Tabulated review threads sorted by average score

JeBuS · Nov 16, 2013

Umm, the reason TF:R&D is ranked #1 is because it's picking up the wrong edition. This versus this. Huge difference. It begs the question how correct the rest of them are.

Defcon · Nov 16, 2013

The problem lies with Goodreads since they have multiple listings for the book. On Shelfari you can request a merger of duplicate books, but I haven't found this option on Goodreads yet

JeBuS · Nov 17, 2013

Defcon said: ↑

The problem lies with Goodreads since they have multiple listings for the book. On Shelfari you can request a merger of duplicate books, but I haven't found this option on Goodreads yet
Click to expand...

As a goodreads librarian, I thought I'd do it myself, but it's only possible when an item is on less than 5 people's shelves. That one had 7. I've put in a merge request so a super-librarian can do it. Hopefully it'll be sorted soon.

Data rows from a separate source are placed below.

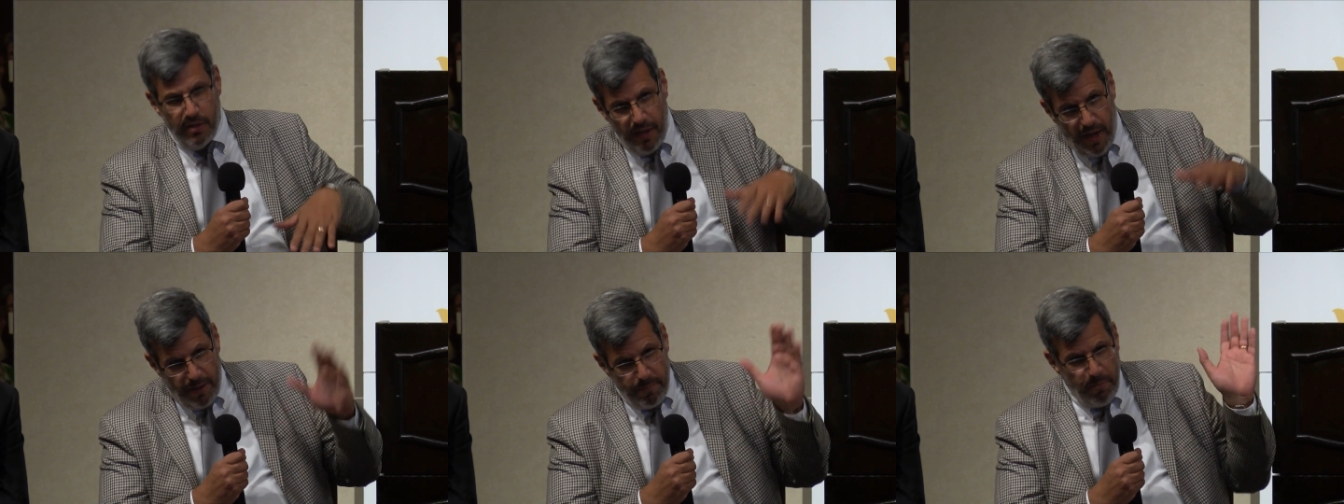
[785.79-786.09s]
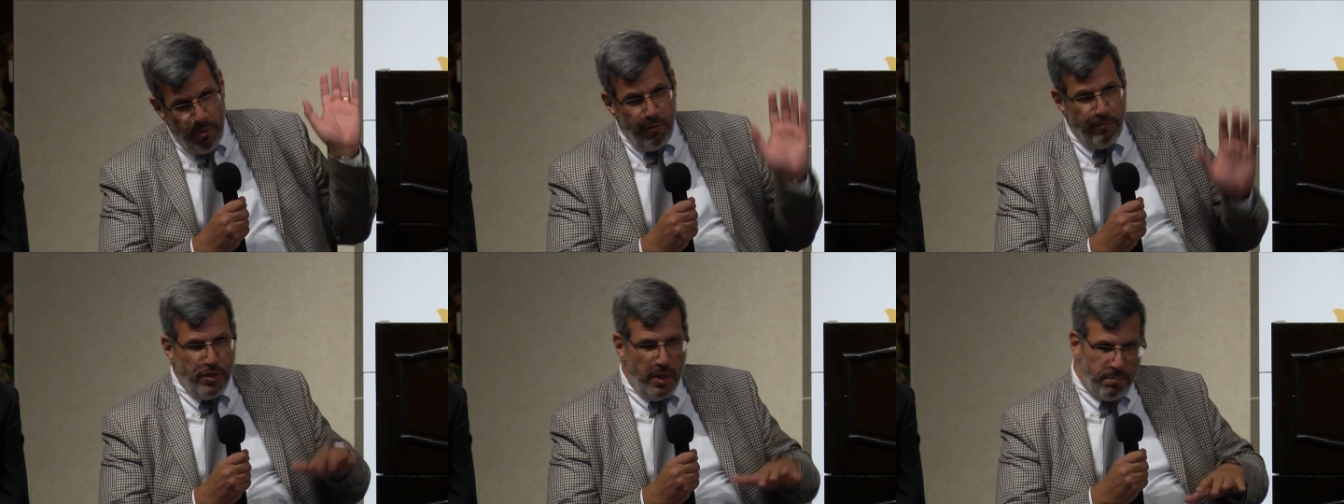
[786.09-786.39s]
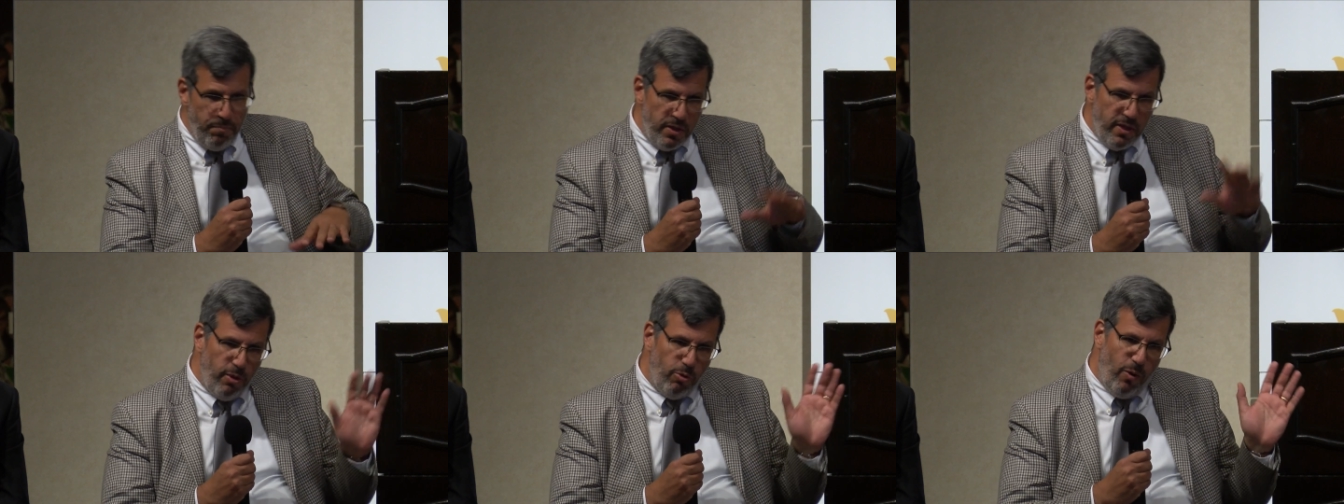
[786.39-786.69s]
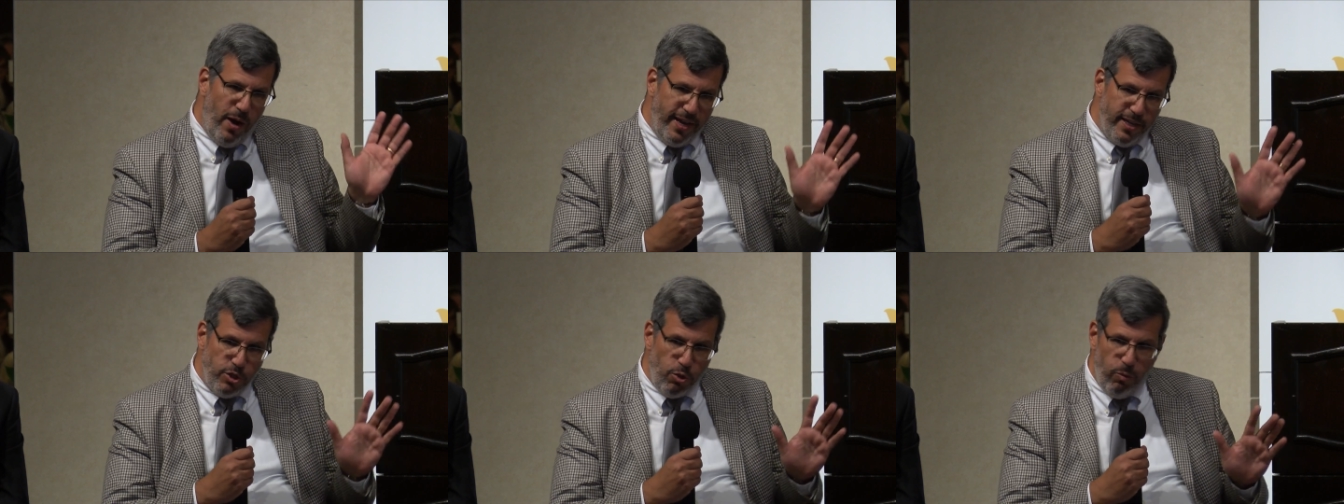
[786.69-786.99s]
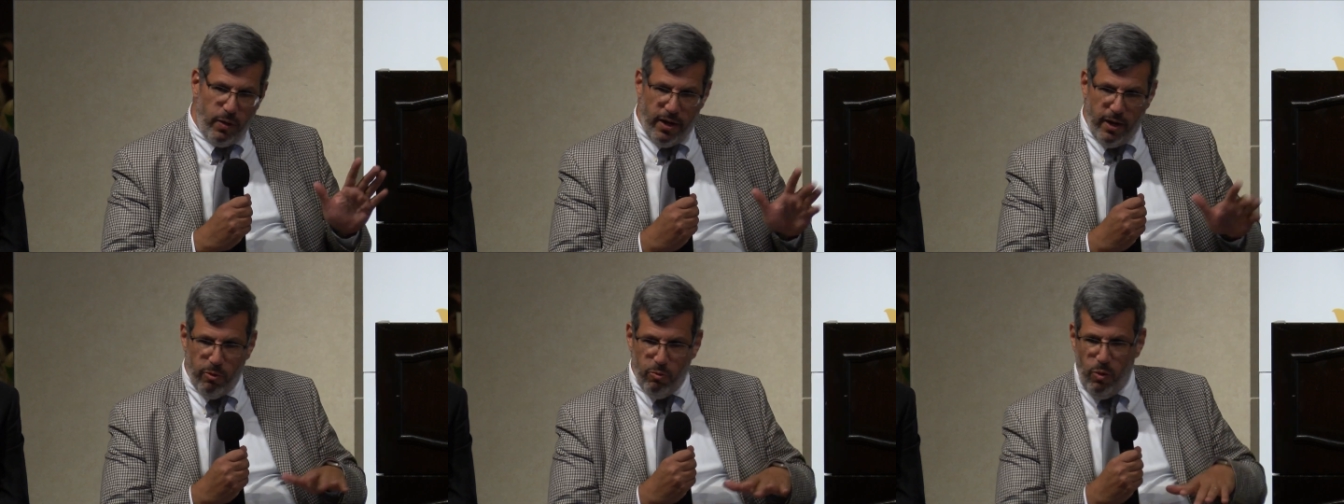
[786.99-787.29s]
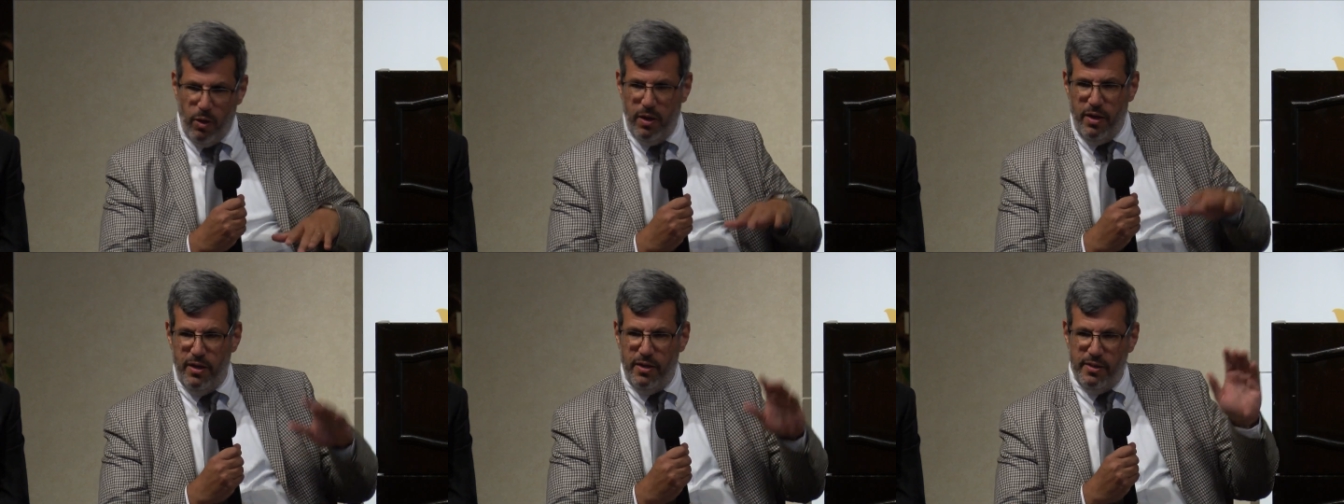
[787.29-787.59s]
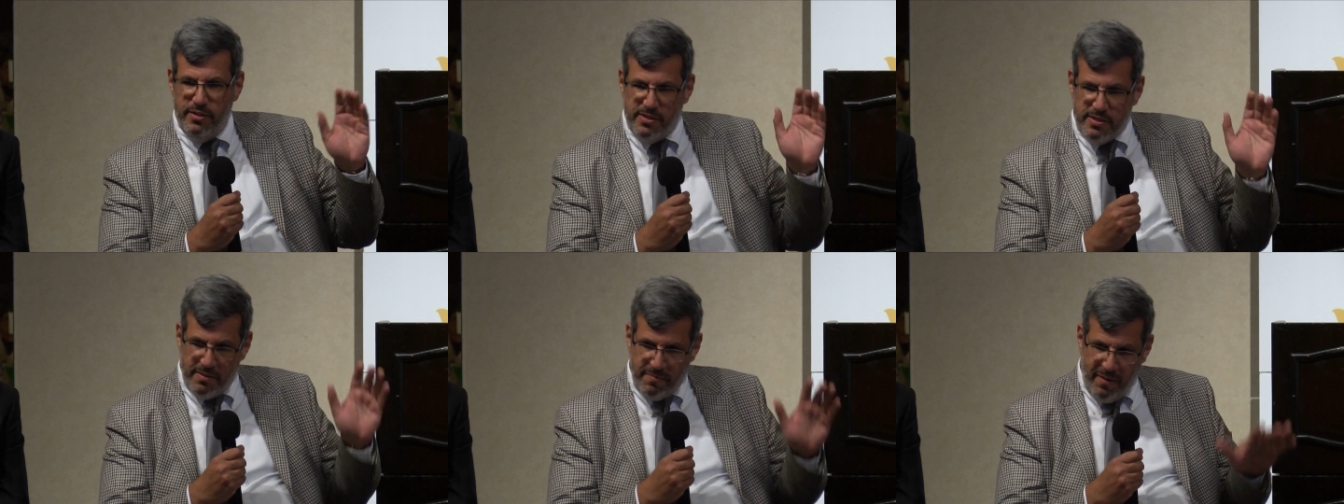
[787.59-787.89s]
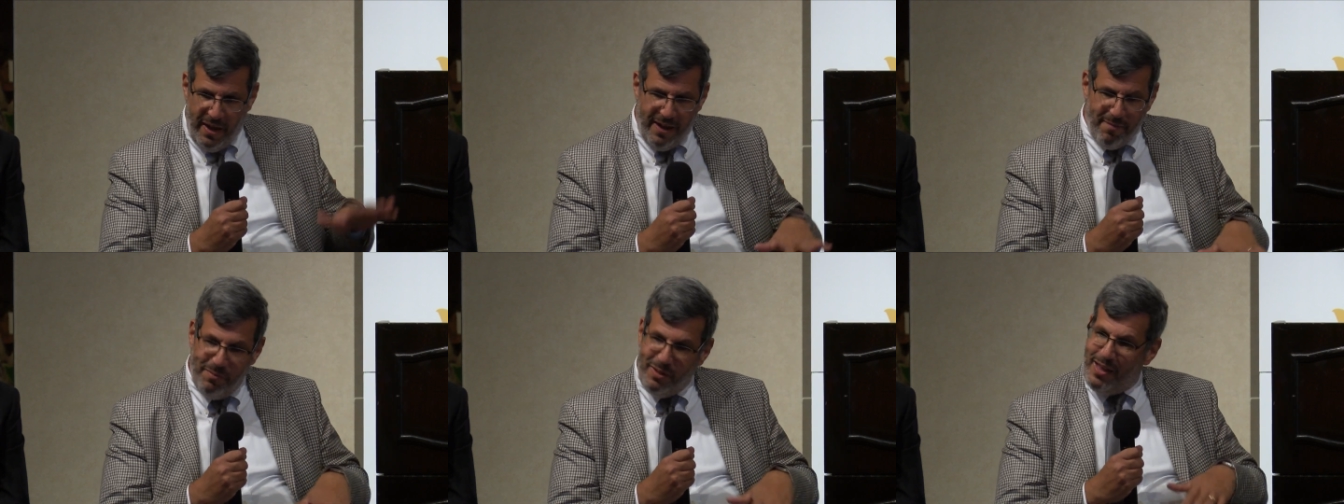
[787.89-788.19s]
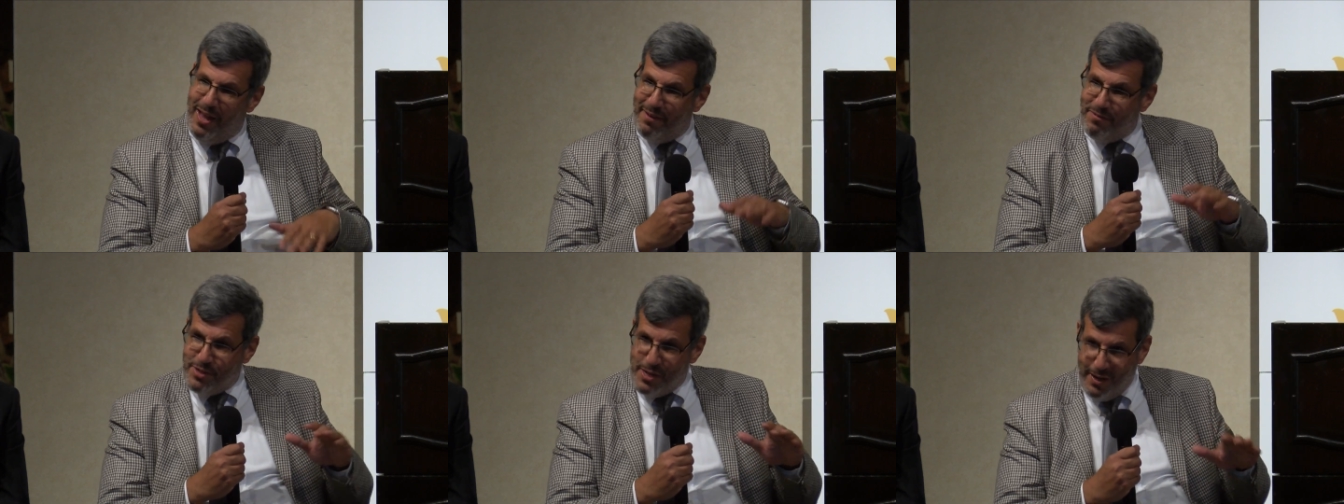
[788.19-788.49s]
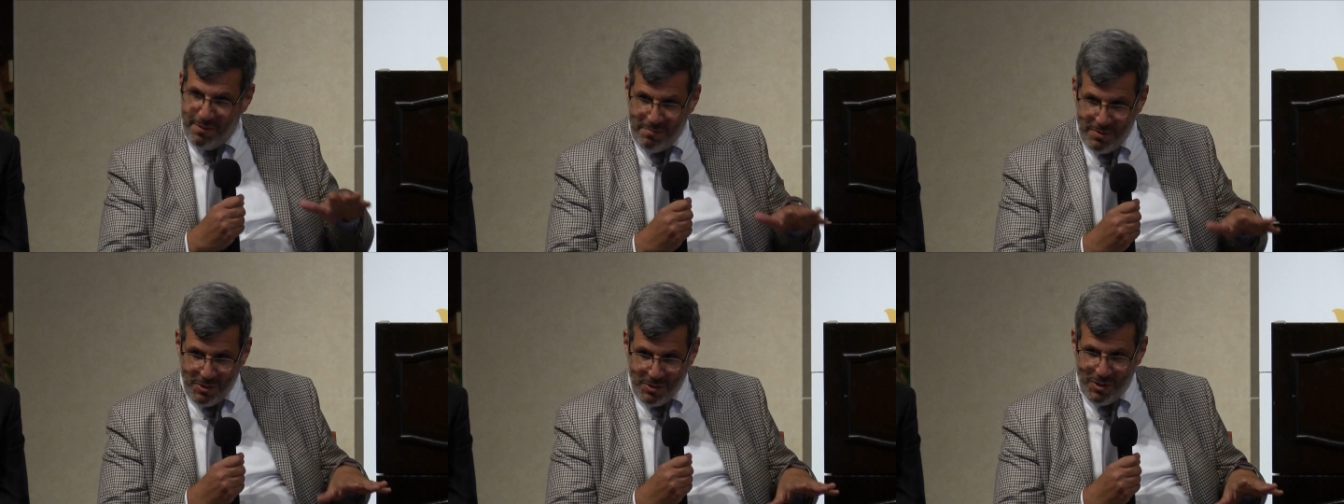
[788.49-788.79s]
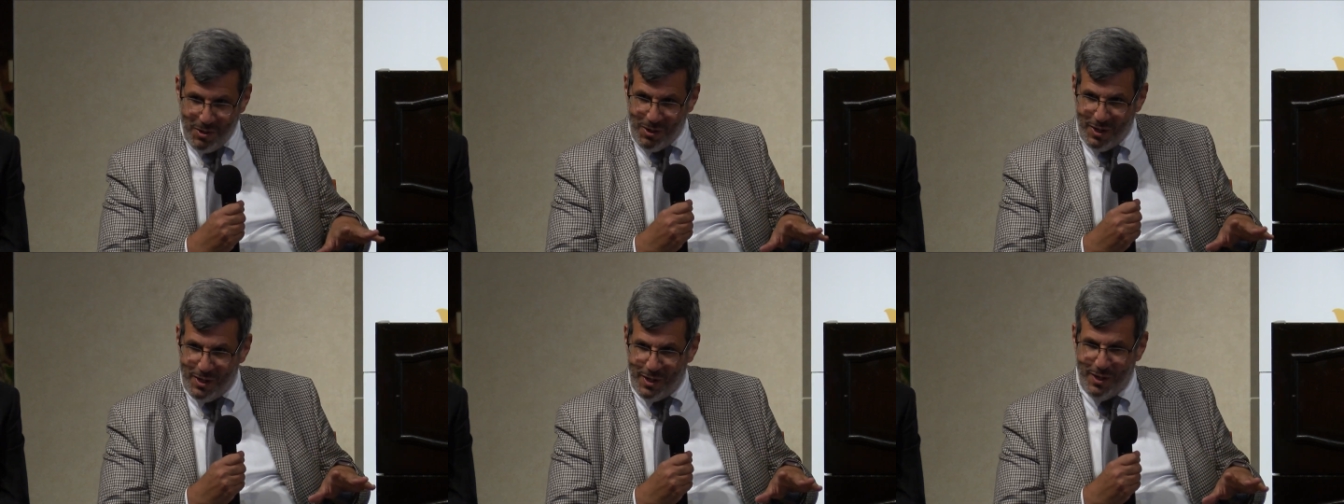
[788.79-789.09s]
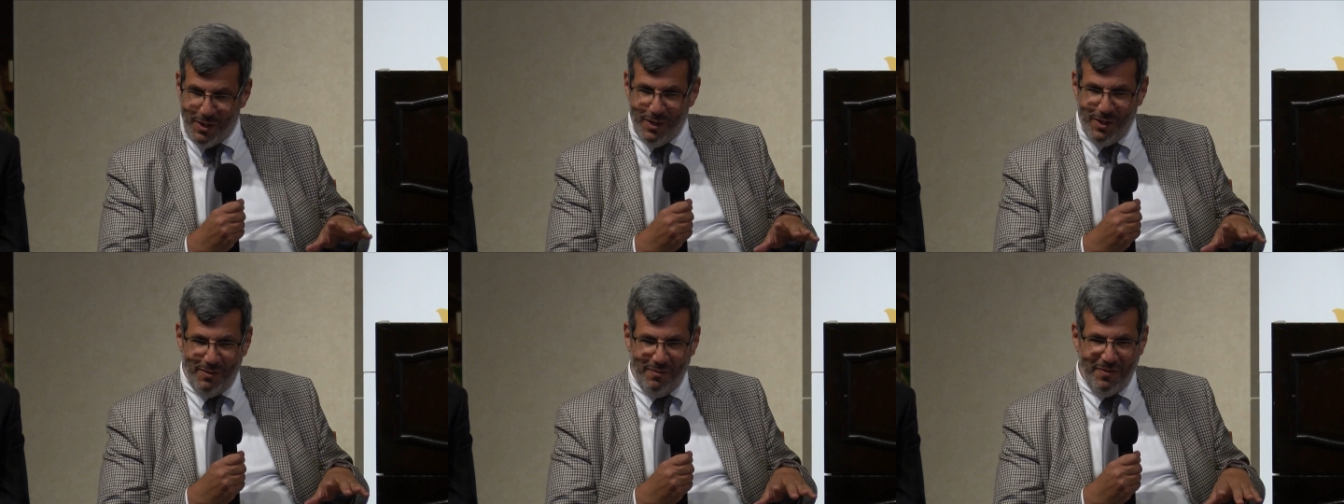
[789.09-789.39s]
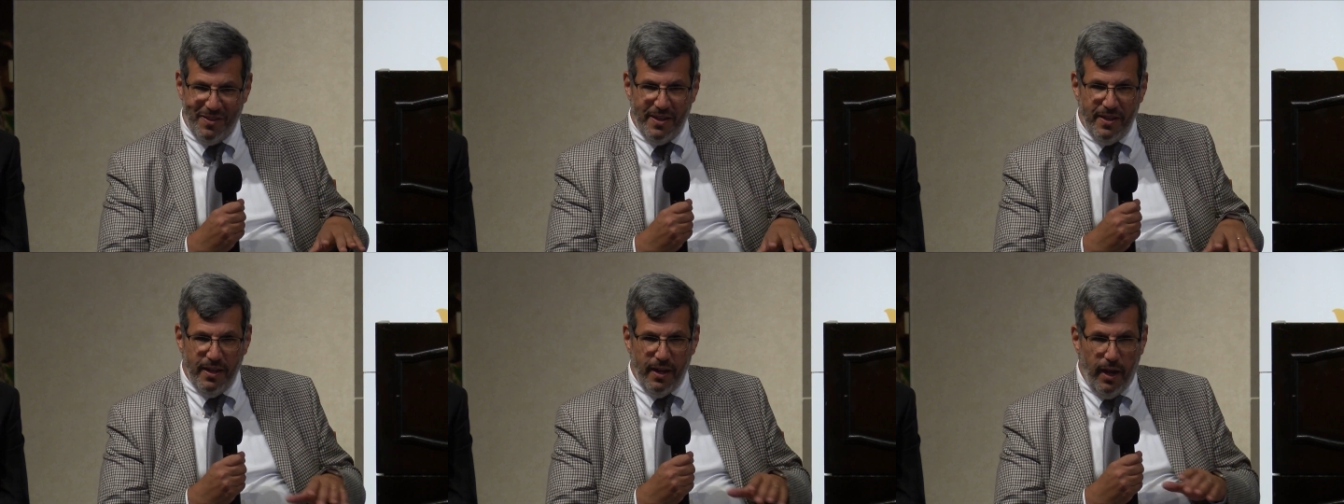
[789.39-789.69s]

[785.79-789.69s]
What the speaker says: I moved up the ranks where I was. I'm a lifetime New Yorker.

Sho, why don't you use the ISBN of the books for the goodreads API?

Sho · Nov 17, 2013

JeBuS said: ↑

Sho, why don't you use the ISBN of the books for the goodreads API?
Click to expand...

Because the threads here don't contain it. Remember that the whole thing runs fully autonomously and automated off the forum (and now Goodreads); I don't want to hunt for threads manually or collect metadata about them manually.

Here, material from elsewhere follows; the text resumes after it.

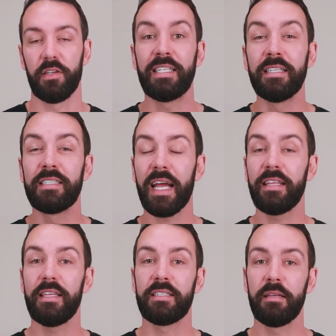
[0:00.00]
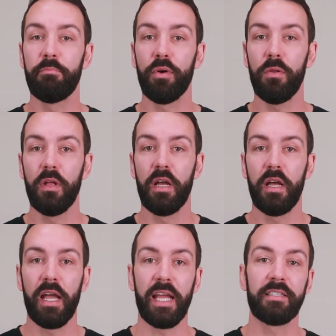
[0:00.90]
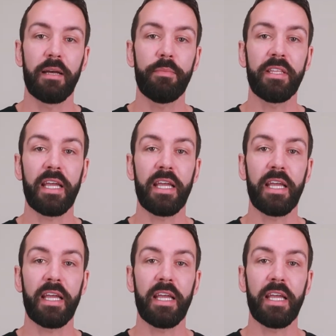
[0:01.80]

It's insanely simple and something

I could use some sort of other source to map from title + author to ISBN -- but then Goodreads effectively does that too.

Pretty sure this is an outlier, anyhow.

JeBuS · Nov 17, 2013

Merger complete on TF:R&D

Sho said: ↑

Pretty sure this is an outlier, anyhow.
Click to expand...

But it's likely to happen every time a new book is announced. These outliers are the result of regular users adding the books as they can, without complete info. If a few people use it instead of the real one, it gets stuck, as happened with TF:R&D. Yeah, they probably eventually get merged, but it's not uncommon for them to be there.

Sho · Nov 17, 2013

JeBuS said: ↑

Merger complete on TF:R&D
Click to expand...

Thanks, I kicked off an out-of-schedule run and the new data is in now.

JeBuS said: ↑

But it's likely to happen every time a new book is announced. These outliers are the result of regular users adding the books as they can, without complete info. If a few people use it instead of the real one, it gets stuck, as happened with TF:R&D. Yeah, they probably eventually get merged, but it's not uncommon for them to be there.
Click to expand...

No doubt. That's why, if you go back two pages to when this was first proposed, I wrote "Most likely the main challenge is reliably mapping a review thread to the goodreads entry in an automated fashion", anticipating such problems.

I see no trivial solution. You seem to know Goodreads better though. If you have suggestions for algorithmically selecting the best search result better than Goodreads' result weighting works by itself (example: "use the entry with the highest number of ratings that still has Star Trek in the title") I'm interested.

JeBuS · Nov 17, 2013

Sho said: ↑

No doubt. That's why, if you go back two pages to when this was first proposed, I wrote "Most likely the main challenge is reliably mapping a review thread to the goodreads entry in an automated fashion", anticipating such problems.

I see no trivial solution. You seem to know Goodreads better though. If you have suggestions for algorithmically selecting the best search result better than Goodreads' result weighting works by itself (example: "use the entry with the highest number of ratings that still has Star Trek in the title") I'm interested.
Click to expand...

That would have been my suggestion, actually. Though who knows how similar some of the Trek novels' titles are to one another? It may just end up kicking the can down the road to a different problem.

Sho · Nov 17, 2013

JeBuS said: ↑

That would have been my suggestion, actually. Though who knows how similar some of the Trek novels' titles are to one another? It may just end up kicking the can down the road to a different problem.
Click to expand...

I think we'll just have to keep an eye out for how it behaves in practice.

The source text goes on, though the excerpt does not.